Science

Fossil Fuel Development to Exceed Global Climate Targets

Fossil fuel-producing nations are on track to blow by their Paris Agreement pledges by developing coal, oil and natural gas through 2030 at levels that would fail to avoid dangerous temperature increases, according to new research.

The so-called production gap between planned fossil fuel output and the goal of stopping temperature rise at 1.5 degrees Celsius would grow for at least 20 years without stronger climate policies, said a report by leading research organizations and the United Nations Environment Programme.

The gap has barely narrowed since 2019, despite global pledges to limit the use of fossil fuels.

“As countries set net-zero emissions targets, and increase their climate ambitions under the Paris Agreement, they have not explicitly recognized or planned for the rapid reduction in fossil fuel production that these targets will require,” the report states.

It calls on governments to disclose production plans in their climate commitments and direct support away from fossil fuel subsidies and toward low-carbon energy development.

The report comes as legislation aimed at decarbonizing the U.S. economy struggles to make its way through Congress. The Biden administration has pledged to cut greenhouse gases in half by 2030 from 2005 levels, but achieving that goal will be difficult if the legislation fails, specialists say (Climatewire, Oct. 19).

With global climate talks kicking off in Glasgow, Scotland, in two weeks, administration officials have sought to assure foreign leaders that the U.S. can meet its emissions pledge using other policy tools.

But the report raises questions about alternative pathways, like capturing or removing carbon dioxide from the atmosphere. If those technologies don’t develop at scale or if methane—a short-lived but highly potent greenhouse gas—is not rapidly reduced, the emissions gap will be wider than estimated, the report states.

Released today, the report looked at 15 of the world’s leading fossil fuel producers based on carbon emissions from energy extraction. They include Australia, China, India, Indonesia, Russia, Saudi Arabia and the United States.

It finds that coal production would need to decline each year by 11 percent on average by 2030 to limit warming to 1.5 C. Oil and gas would need to fall by 4 and 3 percent, respectively, over that period.

The production gap is widest for coal, which is projected to grow 240 percent beyond what is consistent with the 1.5 C limit by 2030.

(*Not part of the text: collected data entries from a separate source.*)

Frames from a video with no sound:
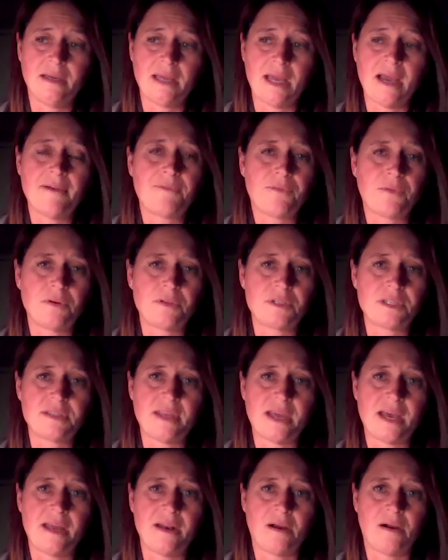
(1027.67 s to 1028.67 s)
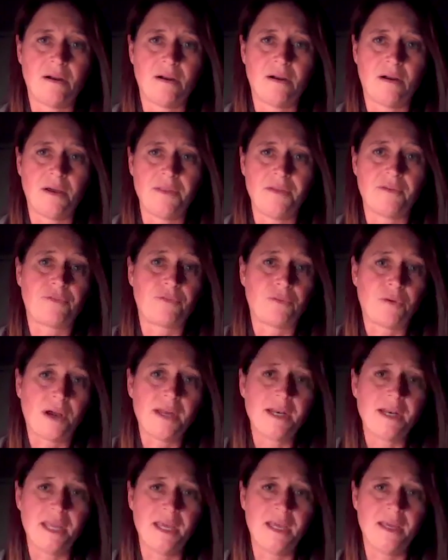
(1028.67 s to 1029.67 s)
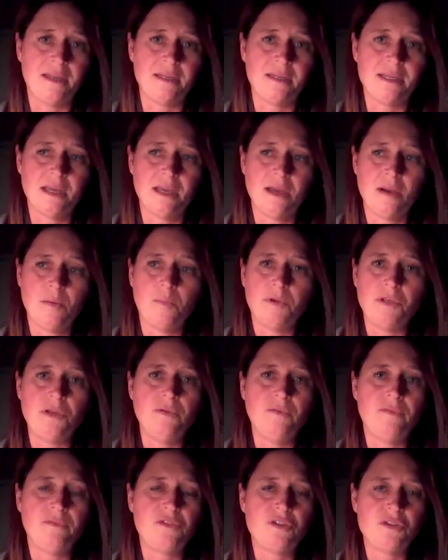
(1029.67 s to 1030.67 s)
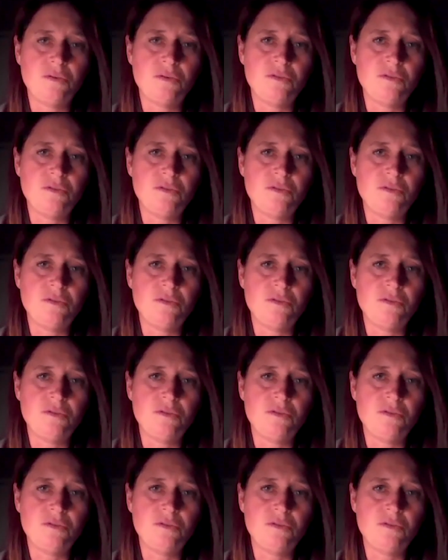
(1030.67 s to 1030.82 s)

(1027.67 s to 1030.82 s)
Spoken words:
efforts that are on the front end when you've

Meanwhile, international public finance for fossil fuel production has decreased in recent years, with many of the world’s leading economies pledging to end funding for international coal power development. Many multilateral development banks have also put limits on fossil fuel financing.

But these measures have so far failed to match low-carbon investments during the pandemic.

“Many countries continue to view expanding fossil fuel production as a key lever for their national development, energy security, and sovereignty,” the report states.